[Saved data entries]
══════════════════════════════

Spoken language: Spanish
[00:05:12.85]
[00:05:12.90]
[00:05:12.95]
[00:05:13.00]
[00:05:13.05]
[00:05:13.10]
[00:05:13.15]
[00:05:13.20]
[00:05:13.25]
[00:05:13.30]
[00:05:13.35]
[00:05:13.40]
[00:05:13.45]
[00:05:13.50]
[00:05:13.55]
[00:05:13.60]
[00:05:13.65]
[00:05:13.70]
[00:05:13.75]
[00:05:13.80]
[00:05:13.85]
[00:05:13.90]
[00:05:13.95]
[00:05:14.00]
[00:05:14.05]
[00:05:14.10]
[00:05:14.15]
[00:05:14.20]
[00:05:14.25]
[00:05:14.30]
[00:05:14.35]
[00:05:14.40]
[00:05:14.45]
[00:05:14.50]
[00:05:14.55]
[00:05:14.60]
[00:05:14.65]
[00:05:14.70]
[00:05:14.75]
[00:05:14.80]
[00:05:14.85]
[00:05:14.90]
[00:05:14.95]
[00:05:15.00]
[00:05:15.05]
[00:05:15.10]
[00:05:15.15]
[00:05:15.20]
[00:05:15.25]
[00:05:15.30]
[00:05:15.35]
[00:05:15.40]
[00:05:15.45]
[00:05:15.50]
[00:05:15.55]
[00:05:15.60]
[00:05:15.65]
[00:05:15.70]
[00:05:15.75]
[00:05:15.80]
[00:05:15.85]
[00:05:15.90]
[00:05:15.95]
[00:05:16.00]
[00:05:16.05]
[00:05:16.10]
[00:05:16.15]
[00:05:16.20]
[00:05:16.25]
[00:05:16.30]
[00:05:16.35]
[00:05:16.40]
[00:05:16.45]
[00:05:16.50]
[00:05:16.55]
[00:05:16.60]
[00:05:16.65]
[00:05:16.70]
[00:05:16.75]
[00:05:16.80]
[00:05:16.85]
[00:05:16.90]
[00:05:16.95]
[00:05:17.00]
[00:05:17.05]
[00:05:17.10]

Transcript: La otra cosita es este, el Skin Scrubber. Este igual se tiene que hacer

══════════════════════════════

What is being asked:
Produce only the lines from the line containing "[00:05:13.60]" through the line containing "[00:05:14.60]", inclusive of both, exactly as they stand in the entries above.

Written response:
[00:05:13.60]
[00:05:13.65]
[00:05:13.70]
[00:05:13.75]
[00:05:13.80]
[00:05:13.85]
[00:05:13.90]
[00:05:13.95]
[00:05:14.00]
[00:05:14.05]
[00:05:14.10]
[00:05:14.15]
[00:05:14.20]
[00:05:14.25]
[00:05:14.30]
[00:05:14.35]
[00:05:14.40]
[00:05:14.45]
[00:05:14.50]
[00:05:14.55]
[00:05:14.60]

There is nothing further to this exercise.